I also chose Terry Zwigoff's savage comedy Art School Confidential, which is just crying out for a second look on video after nearly every critic on the planet misunderstood it. And where Siskel and Ebert once introduced me to the cultish pleasures of Stranger than Paradise and This Is Spinal Tap, I'd be grateful if that small town kid rented and enjoyed Brick as much as I did.

Some of my picks and runner-ups are still playing in the less-than-400 screen range. Claude Chabrol's The Bridesmaid is still hanging around on one lonely screen, despite the fact that it has appeared on no other ten-best list except mine. I can't comprehend why more people don't like this sexy, sinister film with its brilliant visual twists and ever-deepening dilemma. Small town kid, if you're out there, you'll want to see this one. But maybe while you're waiting for it to turn up on video, you'll want to check out a few other Claude Chabrol films, like Les Bonnes Femmes (1960), Le Boucher (1969) or La Ceremonie (1995). This is a master filmmaker who has been at it since before most movie buffs were born.

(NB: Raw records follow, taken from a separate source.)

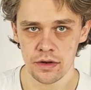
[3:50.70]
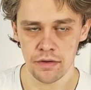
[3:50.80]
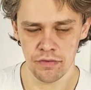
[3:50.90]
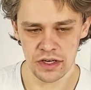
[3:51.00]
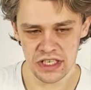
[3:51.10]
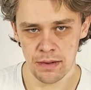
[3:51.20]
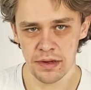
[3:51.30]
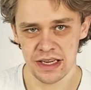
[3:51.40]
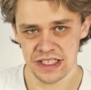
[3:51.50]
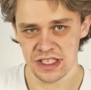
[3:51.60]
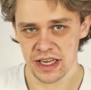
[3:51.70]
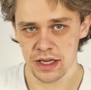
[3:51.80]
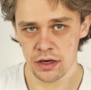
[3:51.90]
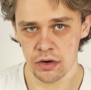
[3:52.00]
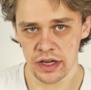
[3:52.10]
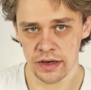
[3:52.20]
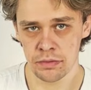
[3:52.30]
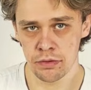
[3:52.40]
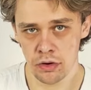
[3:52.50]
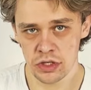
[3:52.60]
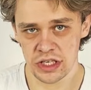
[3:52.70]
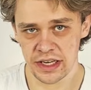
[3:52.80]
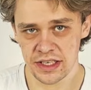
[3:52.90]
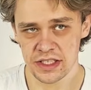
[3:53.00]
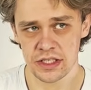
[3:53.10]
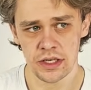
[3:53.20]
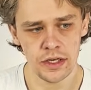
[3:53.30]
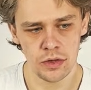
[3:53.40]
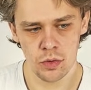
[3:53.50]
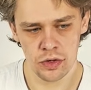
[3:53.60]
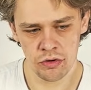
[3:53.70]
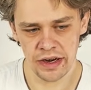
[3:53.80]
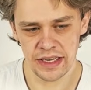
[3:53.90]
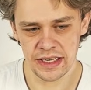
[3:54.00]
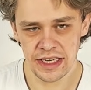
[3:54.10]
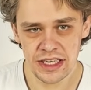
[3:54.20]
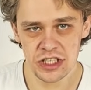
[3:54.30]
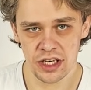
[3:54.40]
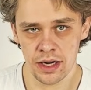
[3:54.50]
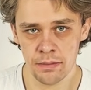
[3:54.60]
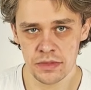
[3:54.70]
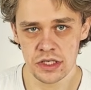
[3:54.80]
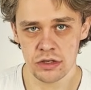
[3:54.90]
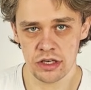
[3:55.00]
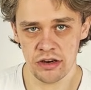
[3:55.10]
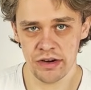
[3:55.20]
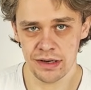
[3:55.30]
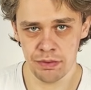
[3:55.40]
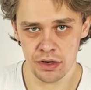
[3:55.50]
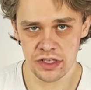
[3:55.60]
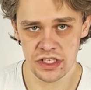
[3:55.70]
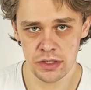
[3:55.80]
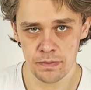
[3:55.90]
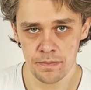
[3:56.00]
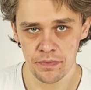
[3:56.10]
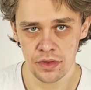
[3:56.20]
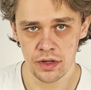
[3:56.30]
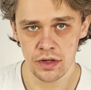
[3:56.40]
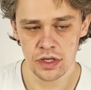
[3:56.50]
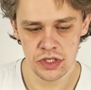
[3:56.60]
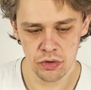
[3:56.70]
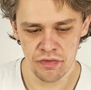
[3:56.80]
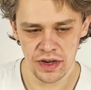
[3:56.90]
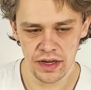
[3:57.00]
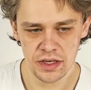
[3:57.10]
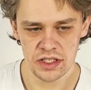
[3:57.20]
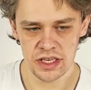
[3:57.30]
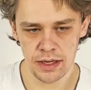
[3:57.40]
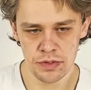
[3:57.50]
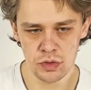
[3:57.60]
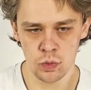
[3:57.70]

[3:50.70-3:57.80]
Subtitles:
For example, let's take a look at a project running eCharms to generate plots. So far, Typst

Jean-Pierre Melville's Army of Shadows (5 screens) turned up on many critics' lists as one of the best films of the year, and they were right. But even though this 1969 film made its official American theatrical debut in 2006, I chose not to include it on my 2006 list. Still, it's certainly not a film that would have turned up at my little hometown theater, and it's a film I would have enjoyed discovering on video. (Incidentally, if you have a multi-region DVD player, both The Bridesmaid and Army of Shadows are currently available as imports.)

Kelly Reichardt's remarkable Old Joy (10 screens) made my runner-up list, and it's definitely a movie that needs word-of-mouth promotion. Happily, I found it on almost a dozen ten best lists (including that of my friend Dave Fear, critic for Time Out New York magazine). This film, about two friends going on a camping trip, might play well on the small screen with its intimate dialogue. But its lazy, looking-out-the-window shots may well deserve a look on the big screen.

Finally, Guillermo Del Toro's quasi-fairy tale Pan's Labyrinth (44 screens) is getting plenty of promotion, but, due to its subtitles, it never would have turned up in my small town movie house, so it's a film I would have needed to seek out on video. When you rent this, small town kid, hang onto it for an extra day. You'll want to see it again. And when you ask for it at your local video store, give them my regards.